Wide-spectrum, rapidness, and specificity in antibacteria, antivirus, and antitumor of antimicrobial peptides, allow for the development of therapeutic agents from numerous antimicrobial peptides. But there are still hemolytic activity which will do harm to multicellular organisms, therefore, molecular design have to face the problem of increasing the lytic activity against pathogen and reducing the hemolytic activity to host. In this study, we constructed a comprehensive design platform for studying structure-activity relationship of antimicrobial peptides (SARP). The platform has integrated a series of tools in order to facilitate efficient extraction of data for further analysis and design at molecular level. These tools included search engine, BLAST, web-based analysis tools, MDtools, etc. Search engine can be run through inputs of keywords or other information about the query sequences, such as ID, length, charge, hydrophobicity, family, structure and activity, etc. BLAST can be used to align the submitted sequence with the sequences in SARP database.
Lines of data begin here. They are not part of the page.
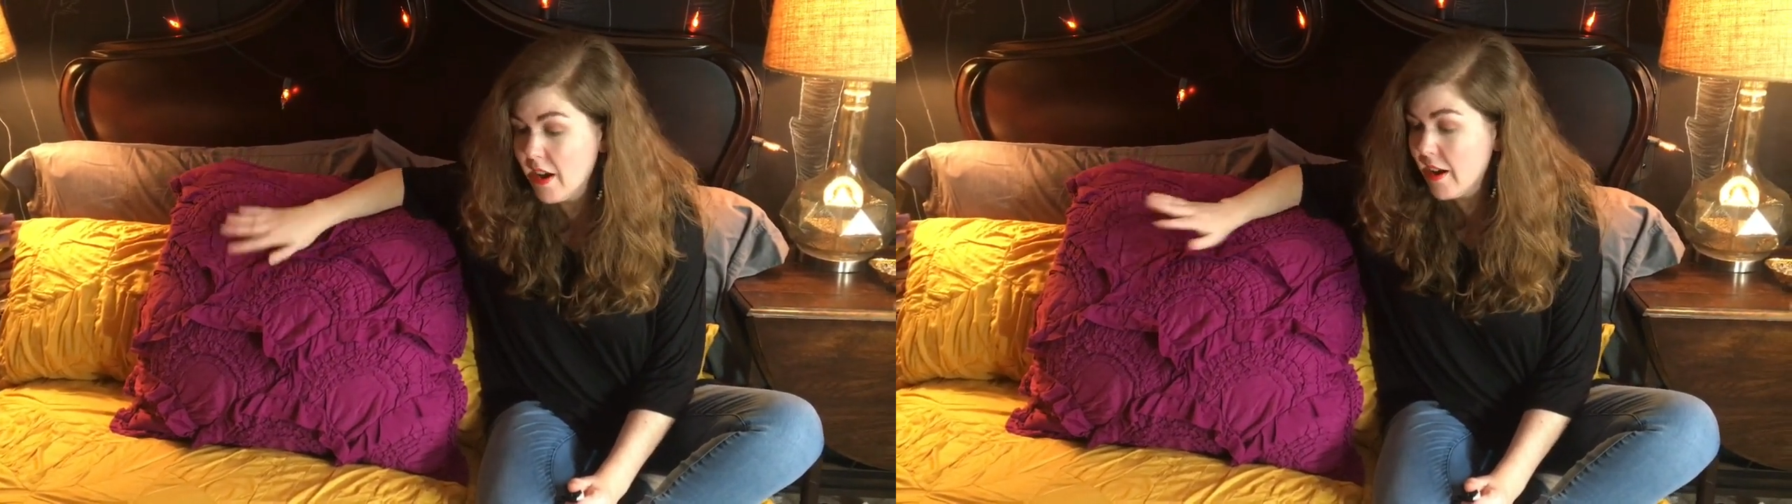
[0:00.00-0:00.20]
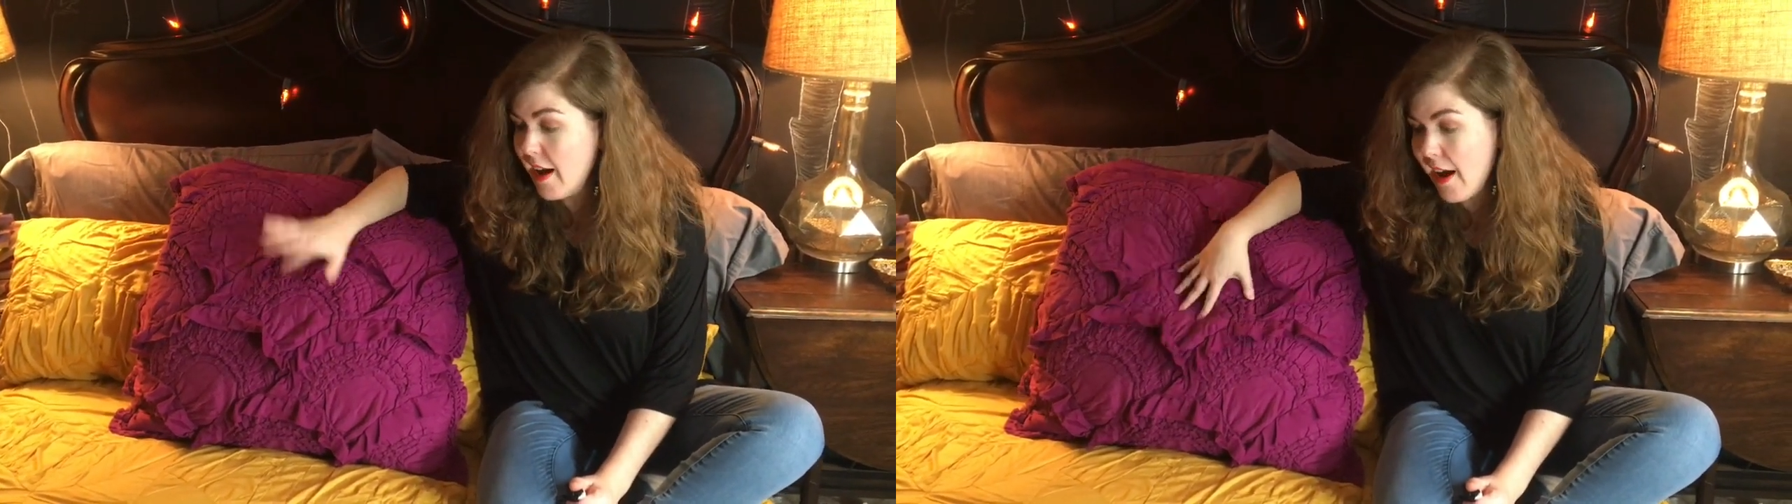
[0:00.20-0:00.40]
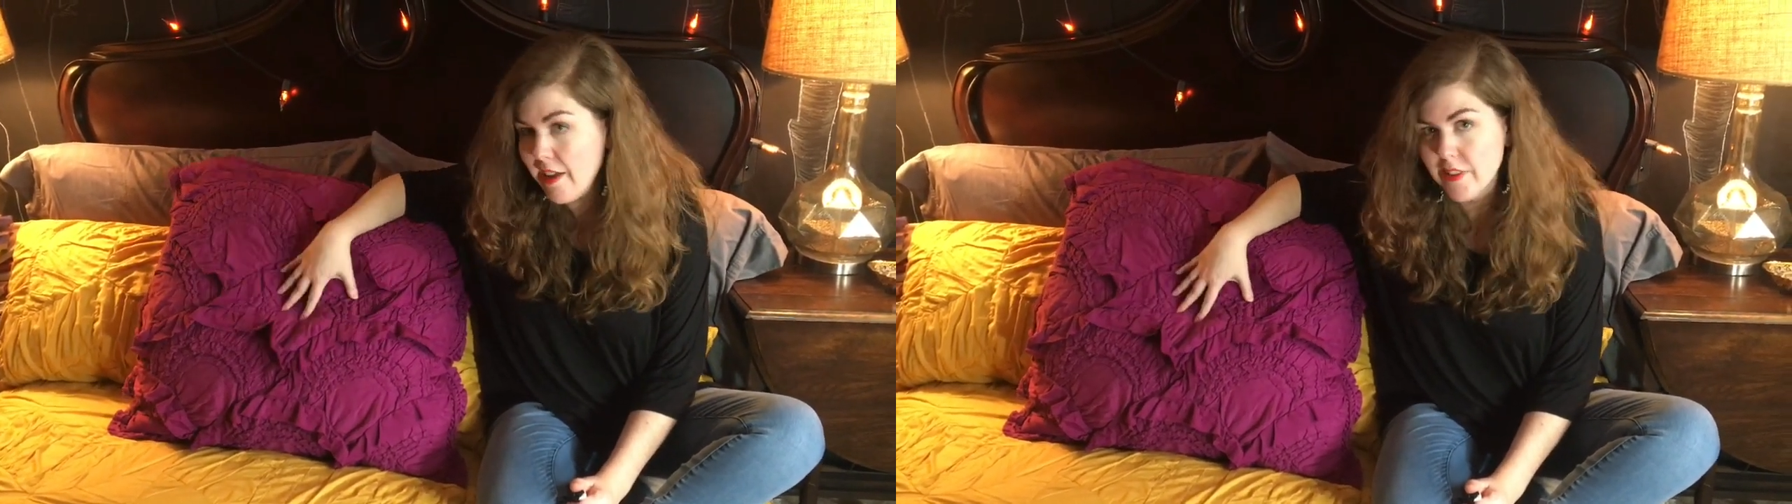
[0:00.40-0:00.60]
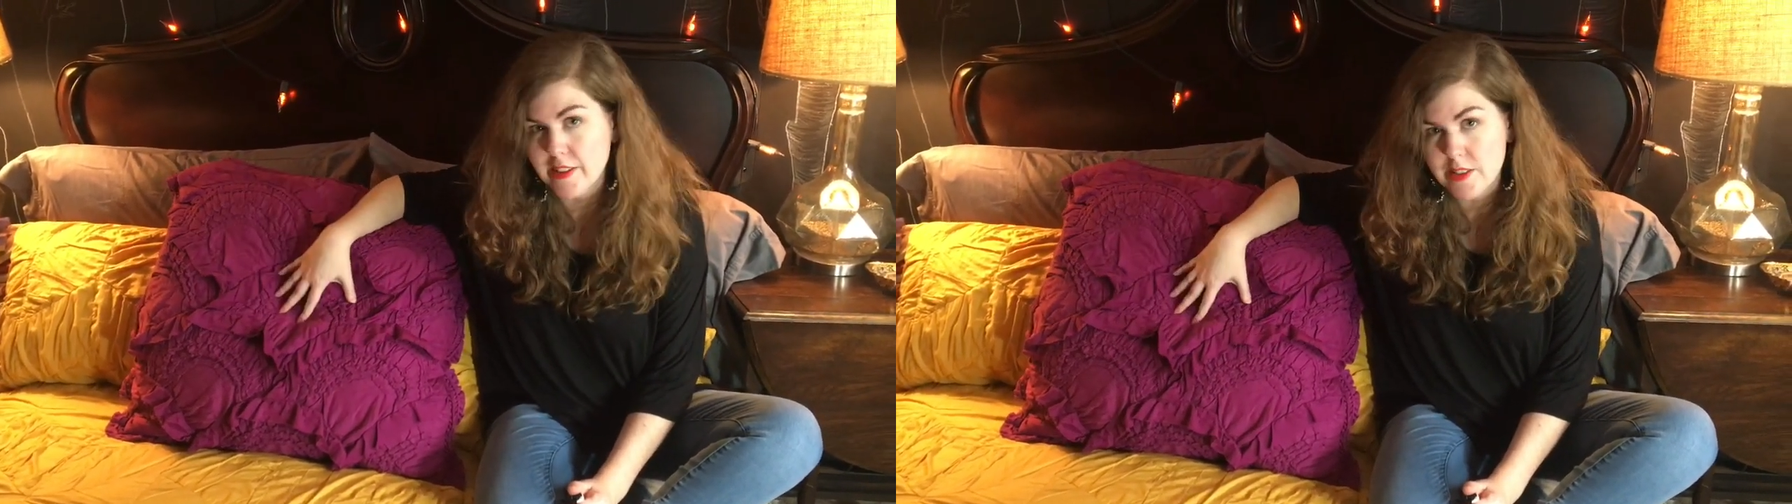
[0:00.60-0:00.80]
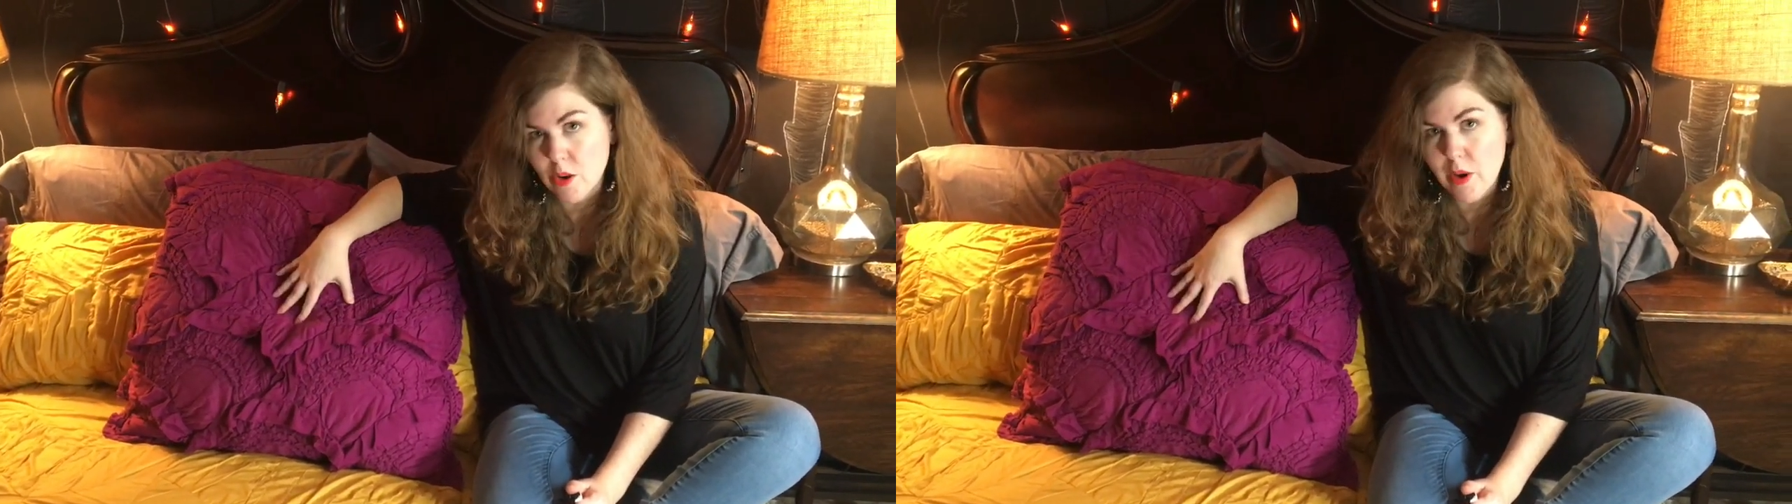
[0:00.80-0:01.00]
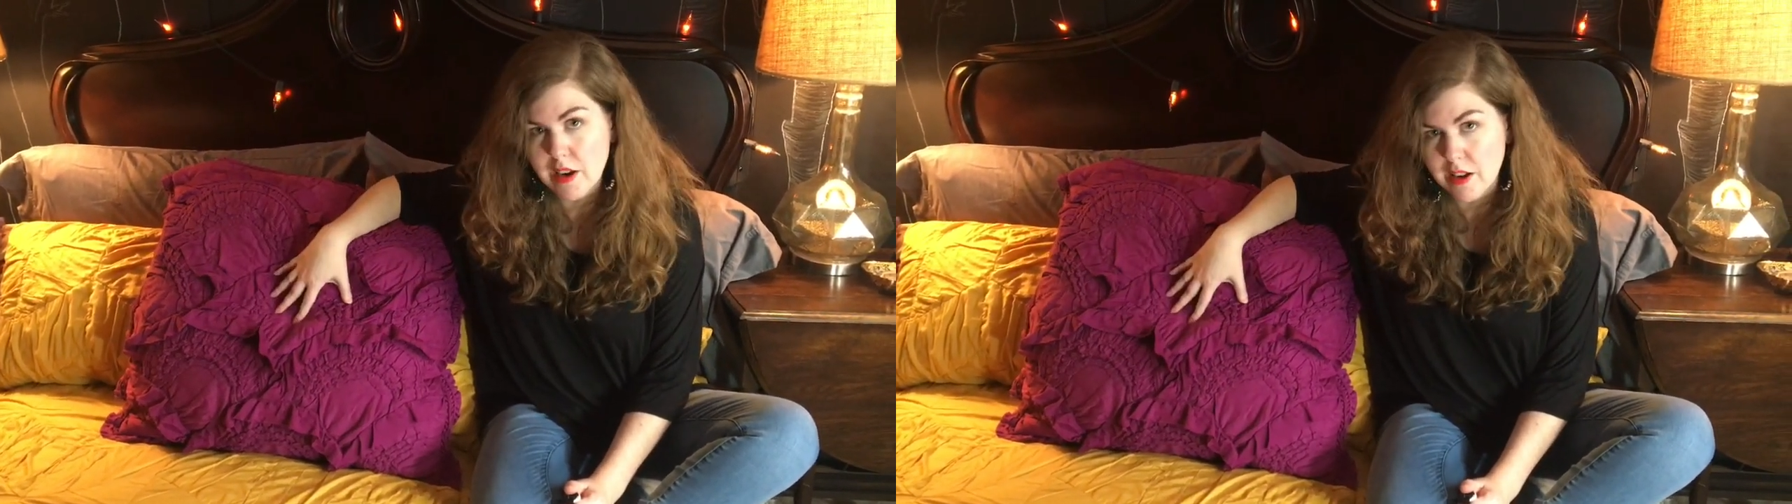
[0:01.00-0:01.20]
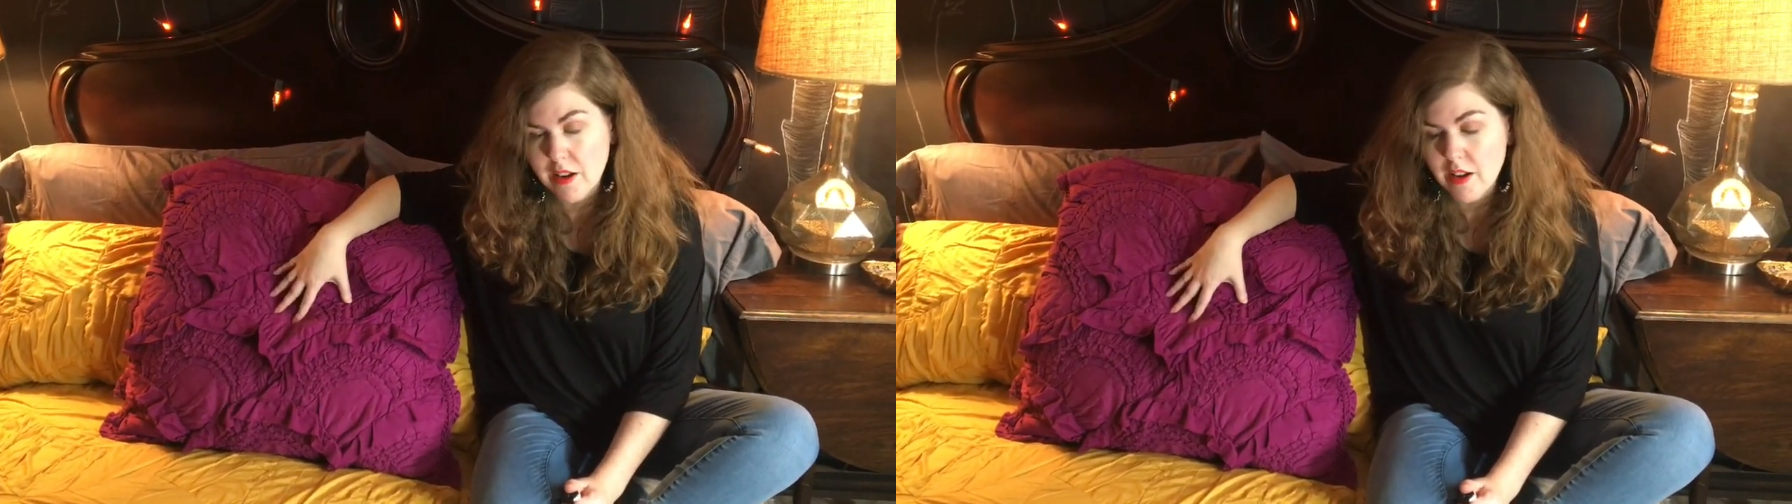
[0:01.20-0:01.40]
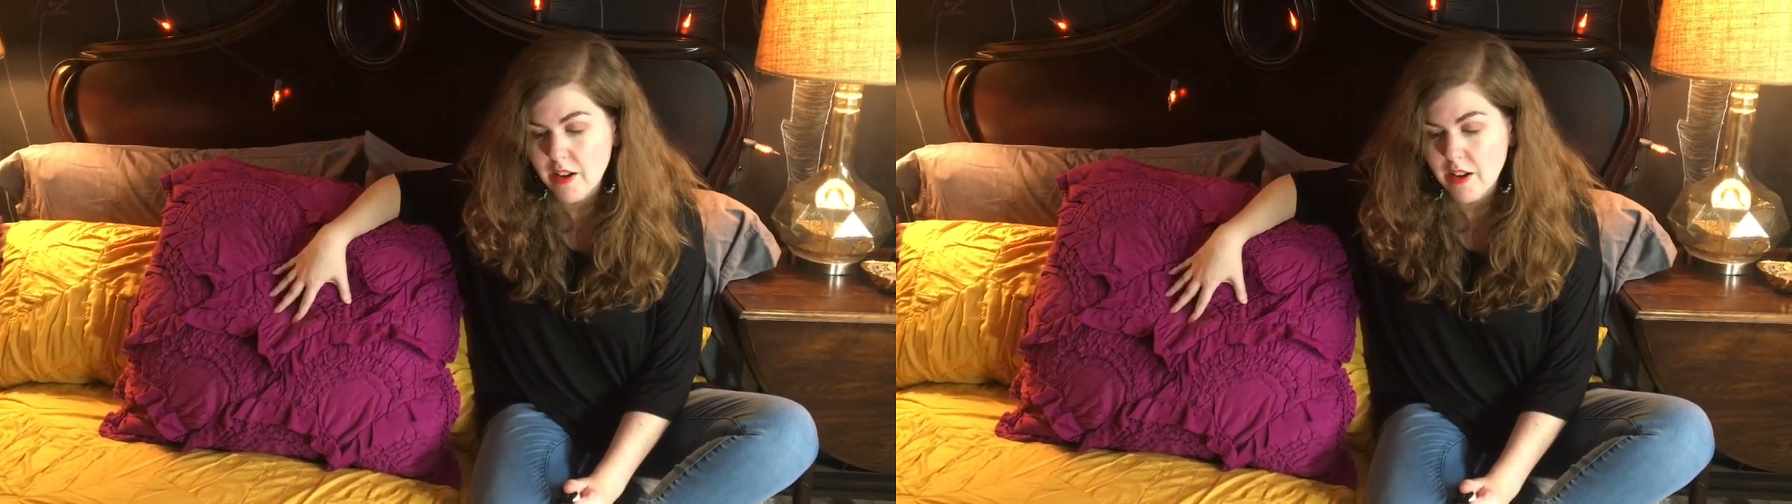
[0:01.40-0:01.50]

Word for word: I had this already.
Web-based analysis tools provide several services to perform analysis, including physical and chemical features, structure prediction and function prediction. MDtools are used to calculate several parameters, including charge, hydrophobicity, amphipathic tendency to form α-helix. All these can be obtained through web server. Therefore, the SARP platform could provides a powerful tool to serve for new drug development.